**EXERCISE INSTRUCTIONS**
Repeat every entry exactly. Leave nothing out.

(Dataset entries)
+===+
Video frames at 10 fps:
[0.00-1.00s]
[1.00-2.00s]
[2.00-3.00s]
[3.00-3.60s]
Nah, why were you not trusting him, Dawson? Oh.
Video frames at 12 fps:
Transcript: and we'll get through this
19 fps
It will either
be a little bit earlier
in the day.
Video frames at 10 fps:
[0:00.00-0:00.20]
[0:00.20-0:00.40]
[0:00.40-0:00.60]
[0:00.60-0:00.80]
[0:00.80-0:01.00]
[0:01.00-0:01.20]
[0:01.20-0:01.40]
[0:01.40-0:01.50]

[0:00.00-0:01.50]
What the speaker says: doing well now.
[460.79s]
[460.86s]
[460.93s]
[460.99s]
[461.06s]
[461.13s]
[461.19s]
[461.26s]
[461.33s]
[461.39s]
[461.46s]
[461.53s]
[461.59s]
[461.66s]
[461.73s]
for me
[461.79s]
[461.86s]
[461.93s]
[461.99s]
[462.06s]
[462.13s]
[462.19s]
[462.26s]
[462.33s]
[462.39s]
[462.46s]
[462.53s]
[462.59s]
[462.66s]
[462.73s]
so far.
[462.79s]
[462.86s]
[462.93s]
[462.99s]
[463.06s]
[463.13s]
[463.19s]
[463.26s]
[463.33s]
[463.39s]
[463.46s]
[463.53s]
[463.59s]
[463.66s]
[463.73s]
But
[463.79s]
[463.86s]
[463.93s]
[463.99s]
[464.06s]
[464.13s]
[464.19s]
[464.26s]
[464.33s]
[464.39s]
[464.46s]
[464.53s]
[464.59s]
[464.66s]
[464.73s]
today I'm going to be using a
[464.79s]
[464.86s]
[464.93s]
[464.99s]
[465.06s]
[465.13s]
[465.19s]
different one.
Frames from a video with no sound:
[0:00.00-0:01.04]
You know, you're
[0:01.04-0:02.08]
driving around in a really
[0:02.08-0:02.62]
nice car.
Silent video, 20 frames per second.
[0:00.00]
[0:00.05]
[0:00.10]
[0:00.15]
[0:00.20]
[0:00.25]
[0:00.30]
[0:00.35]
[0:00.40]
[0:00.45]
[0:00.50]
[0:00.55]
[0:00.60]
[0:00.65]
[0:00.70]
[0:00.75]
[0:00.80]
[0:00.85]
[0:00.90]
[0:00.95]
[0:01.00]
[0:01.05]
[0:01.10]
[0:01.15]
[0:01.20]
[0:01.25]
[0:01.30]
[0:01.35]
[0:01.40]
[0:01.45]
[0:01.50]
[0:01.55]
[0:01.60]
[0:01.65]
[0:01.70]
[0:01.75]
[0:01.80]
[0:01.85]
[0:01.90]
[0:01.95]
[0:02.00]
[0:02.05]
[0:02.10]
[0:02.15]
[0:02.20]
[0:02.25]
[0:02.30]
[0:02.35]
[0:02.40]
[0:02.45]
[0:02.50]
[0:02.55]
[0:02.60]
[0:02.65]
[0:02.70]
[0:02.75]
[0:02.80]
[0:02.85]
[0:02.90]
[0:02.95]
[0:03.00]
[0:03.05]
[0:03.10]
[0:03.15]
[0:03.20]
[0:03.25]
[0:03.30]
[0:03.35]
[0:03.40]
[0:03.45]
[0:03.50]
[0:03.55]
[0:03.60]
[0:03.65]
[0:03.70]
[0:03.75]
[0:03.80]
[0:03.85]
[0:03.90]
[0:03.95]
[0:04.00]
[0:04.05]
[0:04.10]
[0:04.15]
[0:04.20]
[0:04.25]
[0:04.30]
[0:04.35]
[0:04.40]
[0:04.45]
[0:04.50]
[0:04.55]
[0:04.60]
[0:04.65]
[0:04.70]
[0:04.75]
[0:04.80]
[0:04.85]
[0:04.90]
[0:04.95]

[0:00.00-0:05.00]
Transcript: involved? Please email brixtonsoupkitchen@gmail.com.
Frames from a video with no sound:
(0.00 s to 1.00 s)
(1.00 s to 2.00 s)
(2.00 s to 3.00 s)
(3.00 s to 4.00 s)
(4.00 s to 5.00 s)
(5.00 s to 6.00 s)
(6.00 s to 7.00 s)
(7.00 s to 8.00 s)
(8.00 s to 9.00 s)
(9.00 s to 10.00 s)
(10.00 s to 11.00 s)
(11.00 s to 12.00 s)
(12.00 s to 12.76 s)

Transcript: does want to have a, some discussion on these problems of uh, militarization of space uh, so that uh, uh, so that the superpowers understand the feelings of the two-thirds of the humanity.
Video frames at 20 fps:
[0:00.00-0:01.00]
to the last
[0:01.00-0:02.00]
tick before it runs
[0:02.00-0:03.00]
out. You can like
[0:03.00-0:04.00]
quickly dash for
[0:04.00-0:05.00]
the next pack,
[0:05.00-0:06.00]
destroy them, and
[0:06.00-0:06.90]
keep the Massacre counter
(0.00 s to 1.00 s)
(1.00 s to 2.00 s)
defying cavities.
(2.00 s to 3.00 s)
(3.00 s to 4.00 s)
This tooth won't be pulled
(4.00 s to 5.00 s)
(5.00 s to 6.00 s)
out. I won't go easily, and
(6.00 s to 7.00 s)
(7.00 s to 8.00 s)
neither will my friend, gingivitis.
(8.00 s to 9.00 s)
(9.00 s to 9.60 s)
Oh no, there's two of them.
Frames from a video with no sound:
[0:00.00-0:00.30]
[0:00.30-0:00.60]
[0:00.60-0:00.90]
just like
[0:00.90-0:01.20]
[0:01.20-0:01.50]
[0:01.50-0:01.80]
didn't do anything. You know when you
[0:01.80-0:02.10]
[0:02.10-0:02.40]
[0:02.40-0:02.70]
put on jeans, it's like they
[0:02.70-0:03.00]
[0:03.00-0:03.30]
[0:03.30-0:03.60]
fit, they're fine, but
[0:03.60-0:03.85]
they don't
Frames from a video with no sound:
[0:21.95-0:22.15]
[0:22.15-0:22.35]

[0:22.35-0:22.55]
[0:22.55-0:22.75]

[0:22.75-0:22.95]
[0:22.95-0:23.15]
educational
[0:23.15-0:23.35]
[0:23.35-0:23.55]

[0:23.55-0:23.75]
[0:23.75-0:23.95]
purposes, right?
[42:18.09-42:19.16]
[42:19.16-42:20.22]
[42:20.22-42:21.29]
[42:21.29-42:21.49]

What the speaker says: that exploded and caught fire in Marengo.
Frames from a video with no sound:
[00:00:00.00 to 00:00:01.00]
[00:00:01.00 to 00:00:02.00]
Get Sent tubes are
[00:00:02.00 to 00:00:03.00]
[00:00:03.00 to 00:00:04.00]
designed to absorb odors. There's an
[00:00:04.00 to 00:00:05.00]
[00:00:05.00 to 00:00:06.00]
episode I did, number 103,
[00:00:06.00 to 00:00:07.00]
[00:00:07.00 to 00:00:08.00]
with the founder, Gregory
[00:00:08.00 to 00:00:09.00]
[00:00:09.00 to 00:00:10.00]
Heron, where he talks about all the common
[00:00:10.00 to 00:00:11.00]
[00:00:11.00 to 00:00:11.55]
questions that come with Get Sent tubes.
+===+
**REPLY TO THE TASK**
Video frames at 10 fps:
[0.00-1.00s]
[1.00-2.00s]
[2.00-3.00s]
[3.00-3.60s]
Nah, why were you not trusting him, Dawson? Oh.
Video frames at 12 fps:
Transcript: and we'll get through this
19 fps
It will either
be a little bit earlier
in the day.
Video frames at 10 fps:
[0:00.00-0:00.20]
[0:00.20-0:00.40]
[0:00.40-0:00.60]
[0:00.60-0:00.80]
[0:00.80-0:01.00]
[0:01.00-0:01.20]
[0:01.20-0:01.40]
[0:01.40-0:01.50]

[0:00.00-0:01.50]
What the speaker says: doing well now.
[460.79s]
[460.86s]
[460.93s]
[460.99s]
[461.06s]
[461.13s]
[461.19s]
[461.26s]
[461.33s]
[461.39s]
[461.46s]
[461.53s]
[461.59s]
[461.66s]
[461.73s]
for me
[461.79s]
[461.86s]
[461.93s]
[461.99s]
[462.06s]
[462.13s]
[462.19s]
[462.26s]
[462.33s]
[462.39s]
[462.46s]
[462.53s]
[462.59s]
[462.66s]
[462.73s]
so far.
[462.79s]
[462.86s]
[462.93s]
[462.99s]
[463.06s]
[463.13s]
[463.19s]
[463.26s]
[463.33s]
[463.39s]
[463.46s]
[463.53s]
[463.59s]
[463.66s]
[463.73s]
But
[463.79s]
[463.86s]
[463.93s]
[463.99s]
[464.06s]
[464.13s]
[464.19s]
[464.26s]
[464.33s]
[464.39s]
[464.46s]
[464.53s]
[464.59s]
[464.66s]
[464.73s]
today I'm going to be using a
[464.79s]
[464.86s]
[464.93s]
[464.99s]
[465.06s]
[465.13s]
[465.19s]
different one.
Frames from a video with no sound:
[0:00.00-0:01.04]
You know, you're
[0:01.04-0:02.08]
driving around in a really
[0:02.08-0:02.62]
nice car.
Silent video, 20 frames per second.
[0:00.00]
[0:00.05]
[0:00.10]
[0:00.15]
[0:00.20]
[0:00.25]
[0:00.30]
[0:00.35]
[0:00.40]
[0:00.45]
[0:00.50]
[0:00.55]
[0:00.60]
[0:00.65]
[0:00.70]
[0:00.75]
[0:00.80]
[0:00.85]
[0:00.90]
[0:00.95]
[0:01.00]
[0:01.05]
[0:01.10]
[0:01.15]
[0:01.20]
[0:01.25]
[0:01.30]
[0:01.35]
[0:01.40]
[0:01.45]
[0:01.50]
[0:01.55]
[0:01.60]
[0:01.65]
[0:01.70]
[0:01.75]
[0:01.80]
[0:01.85]
[0:01.90]
[0:01.95]
[0:02.00]
[0:02.05]
[0:02.10]
[0:02.15]
[0:02.20]
[0:02.25]
[0:02.30]
[0:02.35]
[0:02.40]
[0:02.45]
[0:02.50]
[0:02.55]
[0:02.60]
[0:02.65]
[0:02.70]
[0:02.75]
[0:02.80]
[0:02.85]
[0:02.90]
[0:02.95]
[0:03.00]
[0:03.05]
[0:03.10]
[0:03.15]
[0:03.20]
[0:03.25]
[0:03.30]
[0:03.35]
[0:03.40]
[0:03.45]
[0:03.50]
[0:03.55]
[0:03.60]
[0:03.65]
[0:03.70]
[0:03.75]
[0:03.80]
[0:03.85]
[0:03.90]
[0:03.95]
[0:04.00]
[0:04.05]
[0:04.10]
[0:04.15]
[0:04.20]
[0:04.25]
[0:04.30]
[0:04.35]
[0:04.40]
[0:04.45]
[0:04.50]
[0:04.55]
[0:04.60]
[0:04.65]
[0:04.70]
[0:04.75]
[0:04.80]
[0:04.85]
[0:04.90]
[0:04.95]

[0:00.00-0:05.00]
Transcript: involved? Please email brixtonsoupkitchen@gmail.com.
Frames from a video with no sound:
(0.00 s to 1.00 s)
(1.00 s to 2.00 s)
(2.00 s to 3.00 s)
(3.00 s to 4.00 s)
(4.00 s to 5.00 s)
(5.00 s to 6.00 s)
(6.00 s to 7.00 s)
(7.00 s to 8.00 s)
(8.00 s to 9.00 s)
(9.00 s to 10.00 s)
(10.00 s to 11.00 s)
(11.00 s to 12.00 s)
(12.00 s to 12.76 s)

Transcript: does want to have a, some discussion on these problems of uh, militarization of space uh, so that uh, uh, so that the superpowers understand the feelings of the two-thirds of the humanity.
Video frames at 20 fps:
[0:00.00-0:01.00]
to the last
[0:01.00-0:02.00]
tick before it runs
[0:02.00-0:03.00]
out. You can like
[0:03.00-0:04.00]
quickly dash for
[0:04.00-0:05.00]
the next pack,
[0:05.00-0:06.00]
destroy them, and
[0:06.00-0:06.90]
keep the Massacre counter
(0.00 s to 1.00 s)
(1.00 s to 2.00 s)
defying cavities.
(2.00 s to 3.00 s)
(3.00 s to 4.00 s)
This tooth won't be pulled
(4.00 s to 5.00 s)
(5.00 s to 6.00 s)
out. I won't go easily, and
(6.00 s to 7.00 s)
(7.00 s to 8.00 s)
neither will my friend, gingivitis.
(8.00 s to 9.00 s)
(9.00 s to 9.60 s)
Oh no, there's two of them.
Frames from a video with no sound:
[0:00.00-0:00.30]
[0:00.30-0:00.60]
[0:00.60-0:00.90]
just like
[0:00.90-0:01.20]
[0:01.20-0:01.50]
[0:01.50-0:01.80]
didn't do anything. You know when you
[0:01.80-0:02.10]
[0:02.10-0:02.40]
[0:02.40-0:02.70]
put on jeans, it's like they
[0:02.70-0:03.00]
[0:03.00-0:03.30]
[0:03.30-0:03.60]
fit, they're fine, but
[0:03.60-0:03.85]
they don't
Frames from a video with no sound:
[0:21.95-0:22.15]
[0:22.15-0:22.35]

[0:22.35-0:22.55]
[0:22.55-0:22.75]

[0:22.75-0:22.95]
[0:22.95-0:23.15]
educational
[0:23.15-0:23.35]
[0:23.35-0:23.55]

[0:23.55-0:23.75]
[0:23.75-0:23.95]
purposes, right?
[42:18.09-42:19.16]
[42:19.16-42:20.22]
[42:20.22-42:21.29]
[42:21.29-42:21.49]

What the speaker says: that exploded and caught fire in Marengo.
Frames from a video with no sound:
[00:00:00.00 to 00:00:01.00]
[00:00:01.00 to 00:00:02.00]
Get Sent tubes are
[00:00:02.00 to 00:00:03.00]
[00:00:03.00 to 00:00:04.00]
designed to absorb odors. There's an
[00:00:04.00 to 00:00:05.00]
[00:00:05.00 to 00:00:06.00]
episode I did, number 103,
[00:00:06.00 to 00:00:07.00]
[00:00:07.00 to 00:00:08.00]
with the founder, Gregory
[00:00:08.00 to 00:00:09.00]
[00:00:09.00 to 00:00:10.00]
Heron, where he talks about all the common
[00:00:10.00 to 00:00:11.00]
[00:00:11.00 to 00:00:11.55]
questions that come with Get Sent tubes.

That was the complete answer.